Austin streets to get more crowded with self-driving cars
Chris Urmson, director of the Google Self-Driving auto Project, said he is grateful to Austin for the opportunity.
And in the test, the researchers used a track stand to simulate a cyclist balancing on their pedals but moving just a little bit-the way it might happen in traffic-because it is a confusing thing for the computer in the autonomous vehicle to decipher.
As the Washington Post explains, the cyclist was executing a track stand, inching slightly forward without putting a foot on the ground. Now taking another giant step in transforming the way the world moves, Google has confirmed that they’re going to begin testing fully autonomous vehicles in Austin, Texas.
Track stands are a common practice for serious cyclists.
The comical dance continued for another two minutes, during which the auto never left the intersection. The track stand is nothing to a human driver but the Google vehicle is still learning from this one.
Austin Mayor Steve Adler welcomed Google’s initiative to test the newer models in the city as well, at a press conference on Saturday at Thinkery, a children’s science museum.
A stock photo, but all too real.
From the Google website: “We’ve self-driven over 1 million miles and are now out on the streets of Mountain View, California, and Austin, Texas”. Reportedly, the assessment showed that a switch over to self-driving cars could reduce road accidents by 80 percent.

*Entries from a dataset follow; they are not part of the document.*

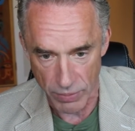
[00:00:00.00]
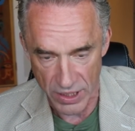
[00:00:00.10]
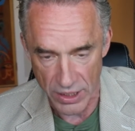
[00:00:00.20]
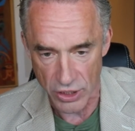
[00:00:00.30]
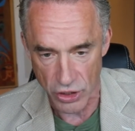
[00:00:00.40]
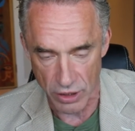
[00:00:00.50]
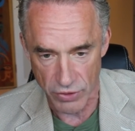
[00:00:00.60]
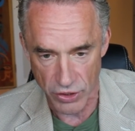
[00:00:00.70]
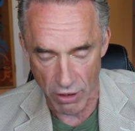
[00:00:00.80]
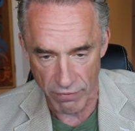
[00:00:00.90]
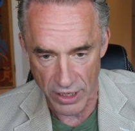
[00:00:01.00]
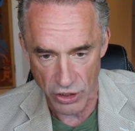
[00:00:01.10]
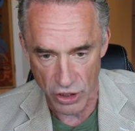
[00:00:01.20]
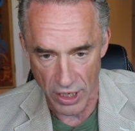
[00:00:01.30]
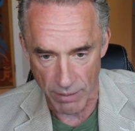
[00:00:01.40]
condition of
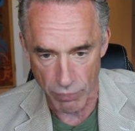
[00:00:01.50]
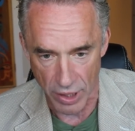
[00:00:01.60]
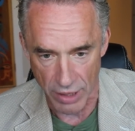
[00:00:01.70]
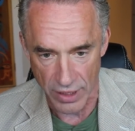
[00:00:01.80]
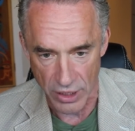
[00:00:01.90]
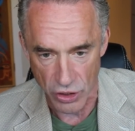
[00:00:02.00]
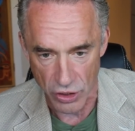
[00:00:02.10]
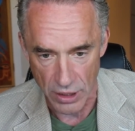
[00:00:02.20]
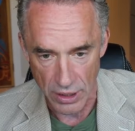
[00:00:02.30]
starvation and privation.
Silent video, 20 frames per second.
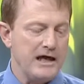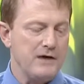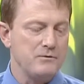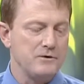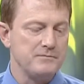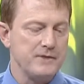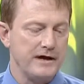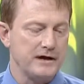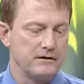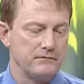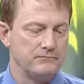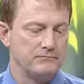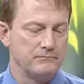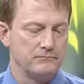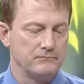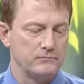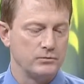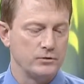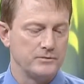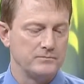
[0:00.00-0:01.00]
E would make, a,
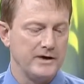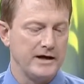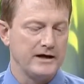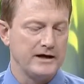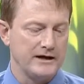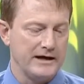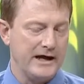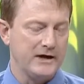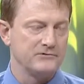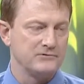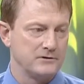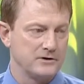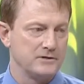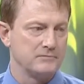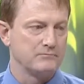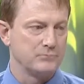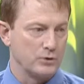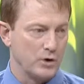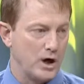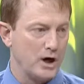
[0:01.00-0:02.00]
would make an
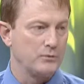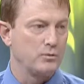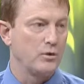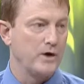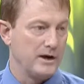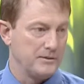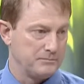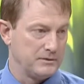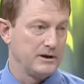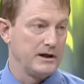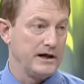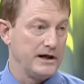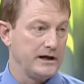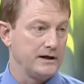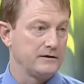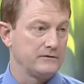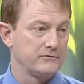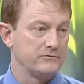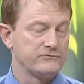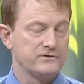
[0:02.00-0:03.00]
excellent Broadway
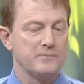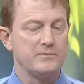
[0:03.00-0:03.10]
play. Mm.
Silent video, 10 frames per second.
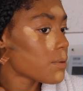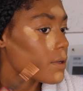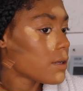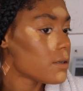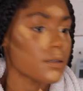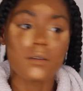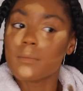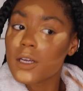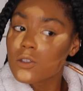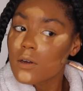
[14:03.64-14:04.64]
blend,
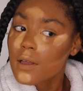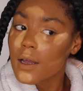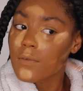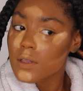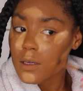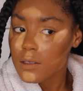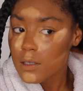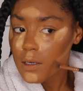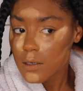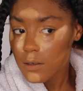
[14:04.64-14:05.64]
make sure that everything is
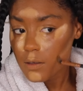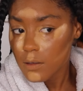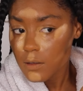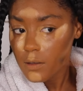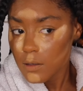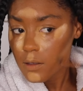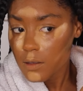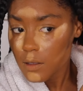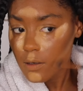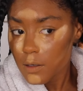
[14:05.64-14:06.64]
like
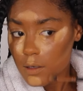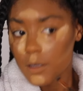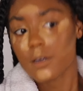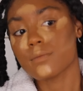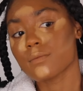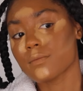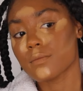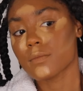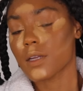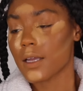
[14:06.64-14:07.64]
in there.
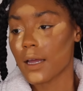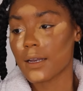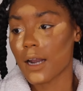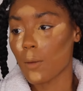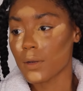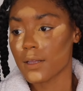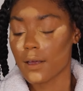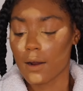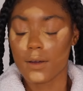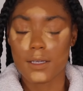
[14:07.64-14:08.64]
Yeah, and then I'll blend
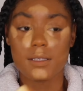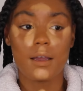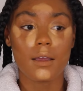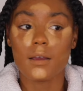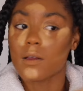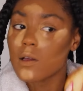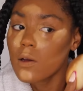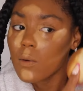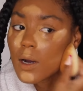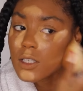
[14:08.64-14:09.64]
that out in a second.
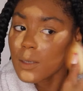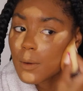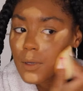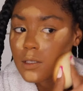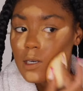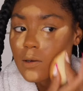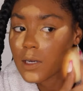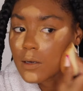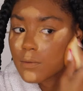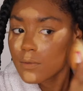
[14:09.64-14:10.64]
Actually, I'm gonna blend it out now.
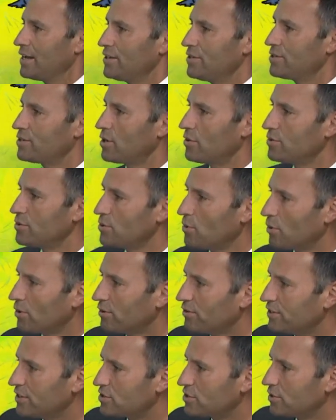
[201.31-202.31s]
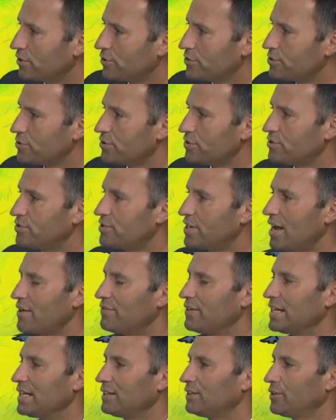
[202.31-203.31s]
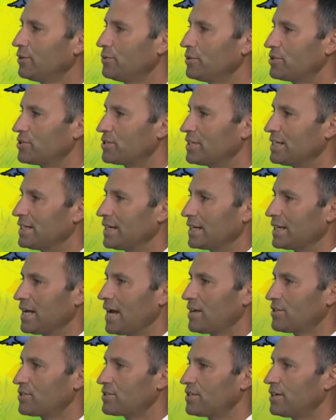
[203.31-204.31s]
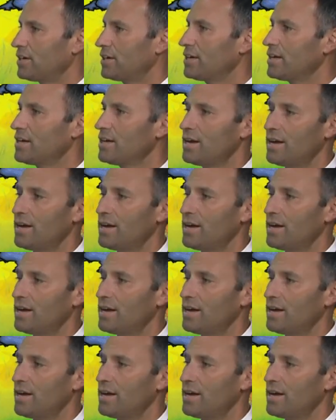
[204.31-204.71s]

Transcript: You go north, it's closer to 70, Lewiston, Augusta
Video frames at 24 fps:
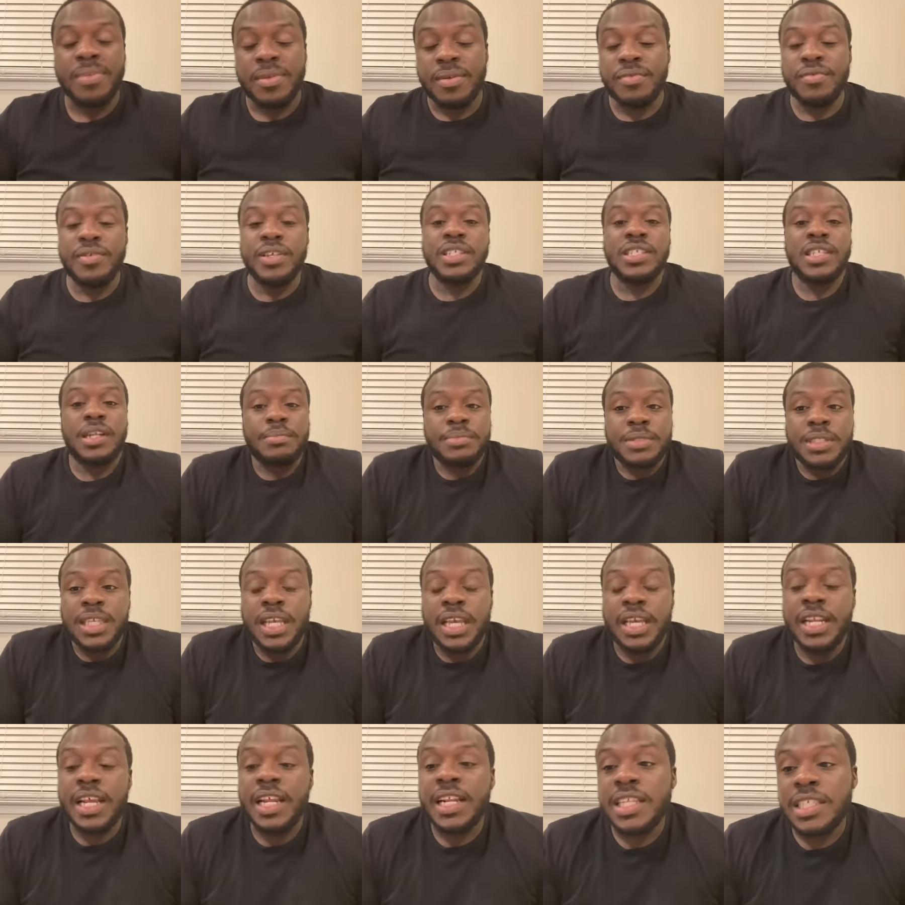The reason I'm
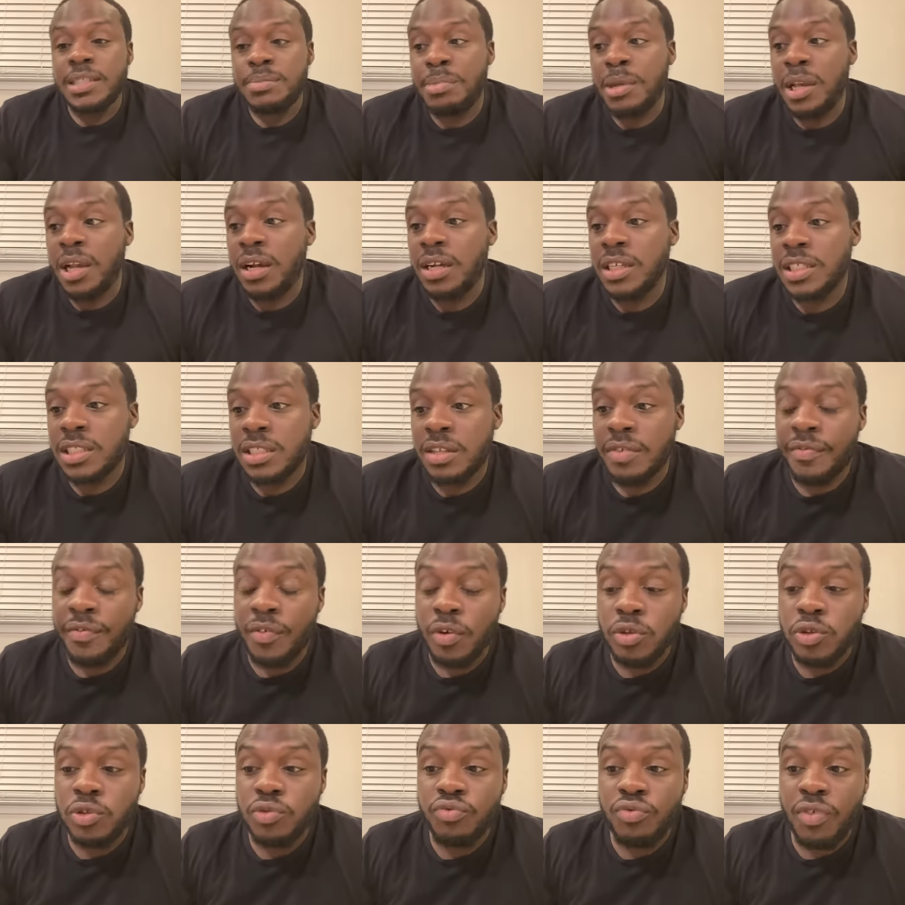saying that is because the
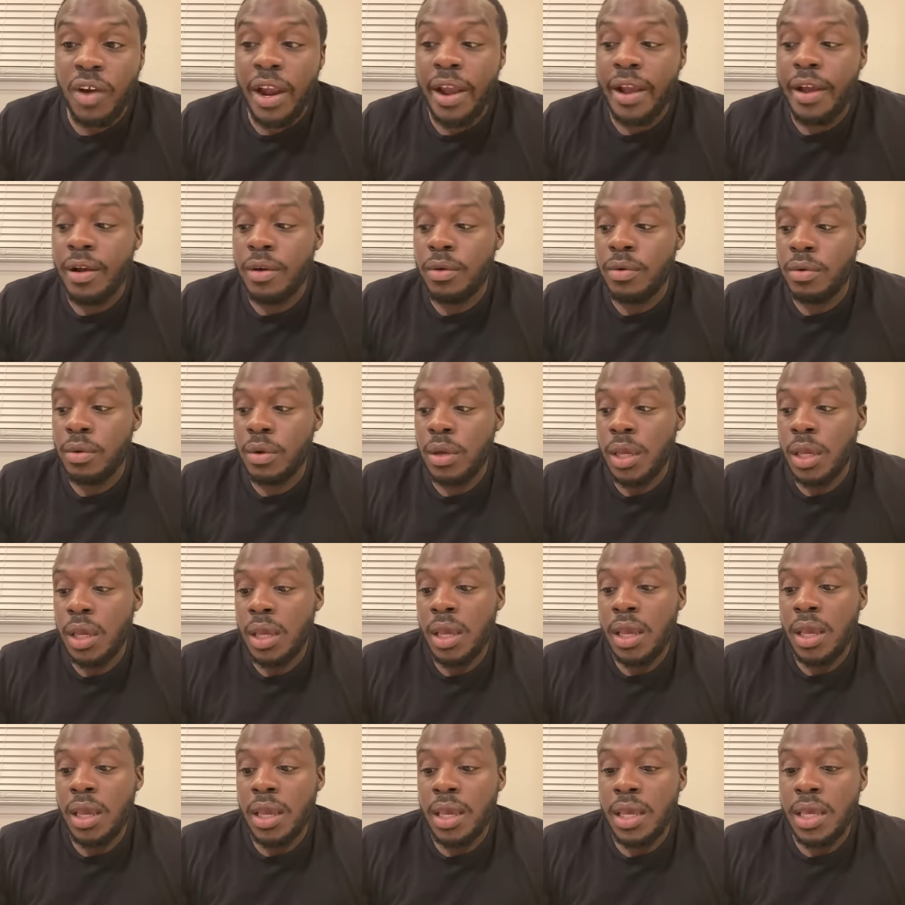first round,
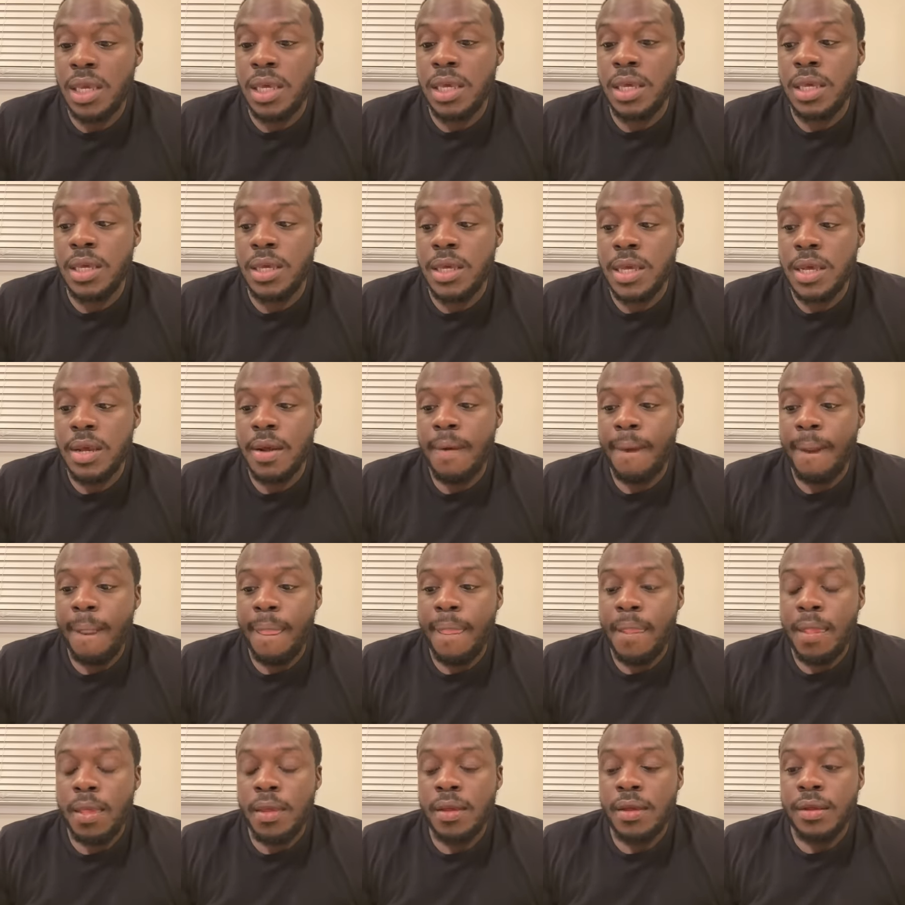he
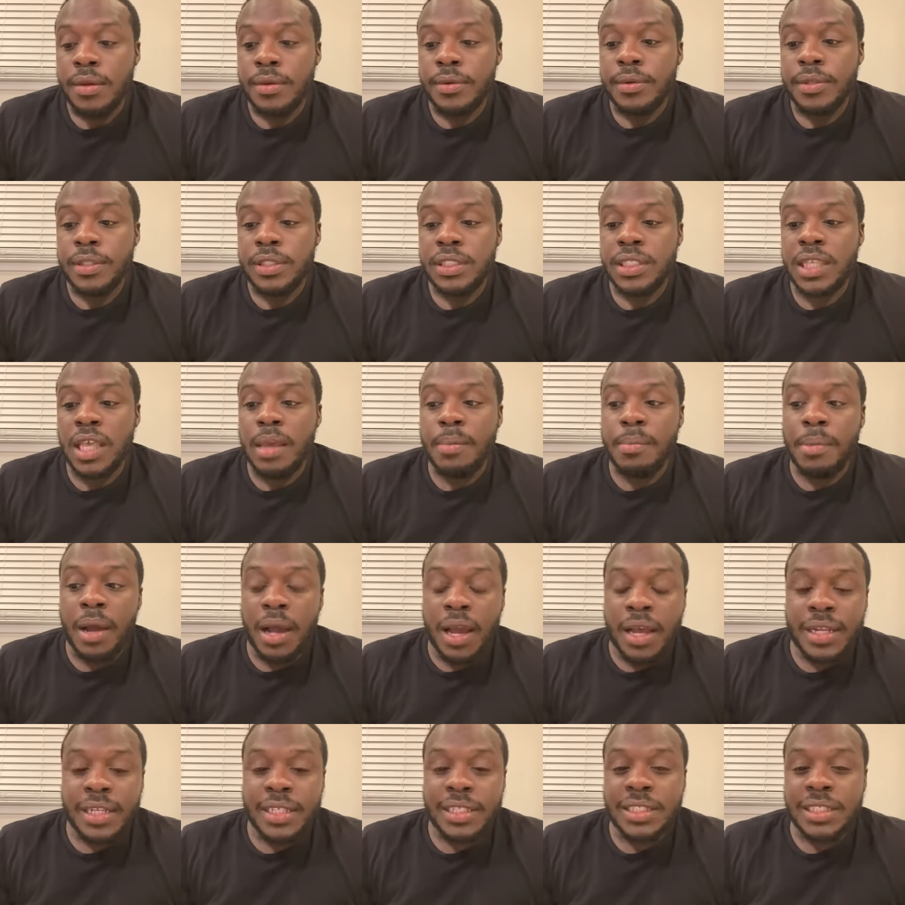stayed
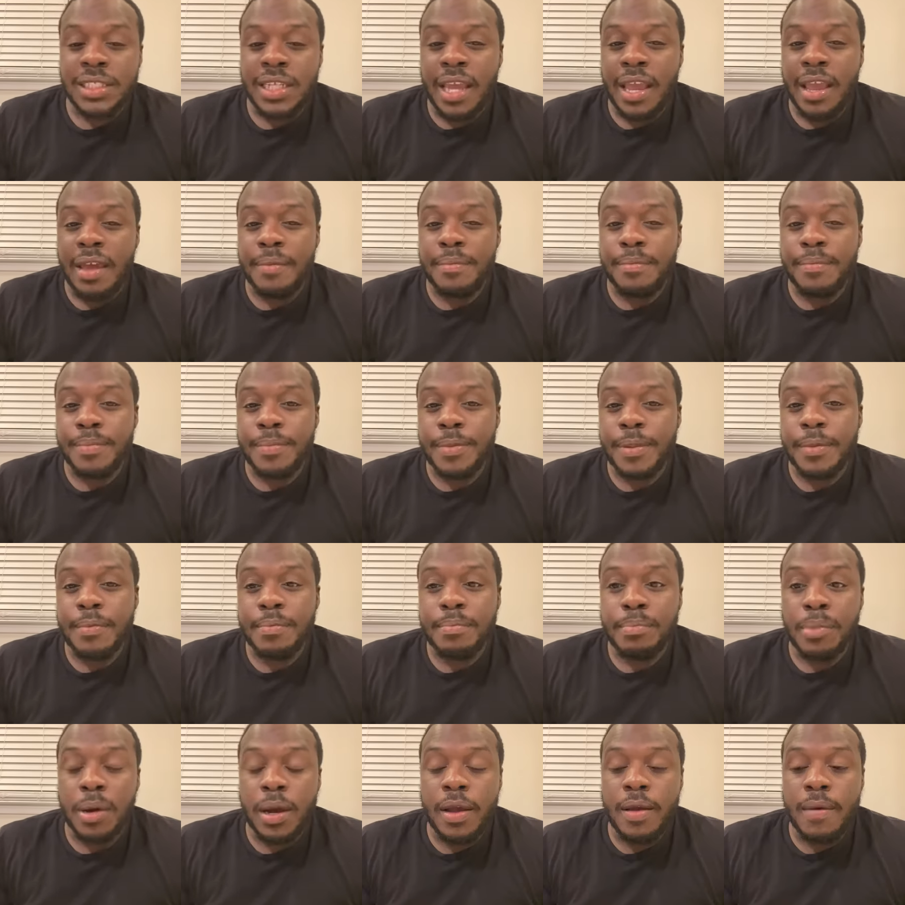behind his jab,
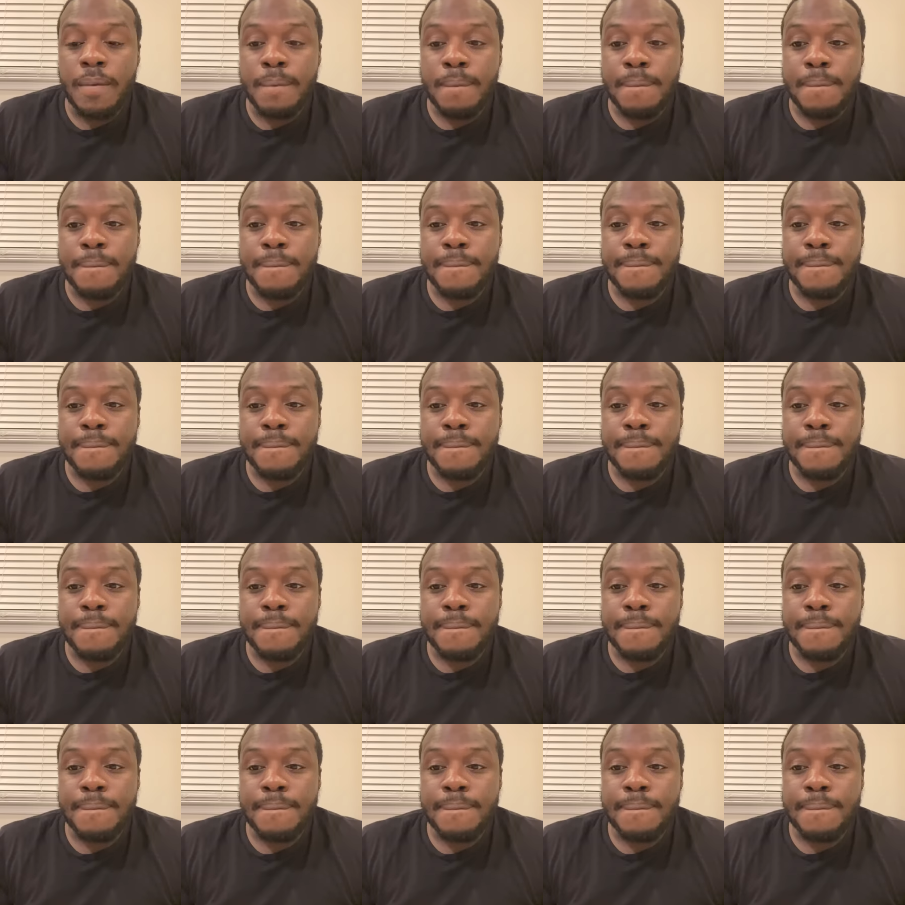but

A biker has revealed to Roadbikereview.com when he was standing at an intersection with his bike a Google vehicle got confused. “It stopped abruptly”. After we’d stopped, an auto slammed into the back of us at 17 mph - and it hadn’t braked at all.
Though the self-driving cars have been tested on California roads, Austin will become the first city outside of the state. “The auto immediately stopped…”
Cellphones, of course, are a particularly big problem for safe driving.
The tidbit highlighted above is also a glimpse into how the testing program uses actual humans to “teach” the auto to understand the countless unexpected things it might discover on the road.
Google will send three prototype self-driving cars to Austin next week, after representatives from the company tested six of its older models in the city for the past two months.
Put simply, if a tech company introduced the human as a product engineered to drive cars, it’d go out of business.
Following the Austin encounter, Google gave a surprising response.
The company still has a long way to go before these robot cars will be driving the majority of Americans around, but they have made great strides in recent years. The resident described how the cars wait a few seconds after a pedestrian has completely cleared a crosswalk before beginning to turn through it.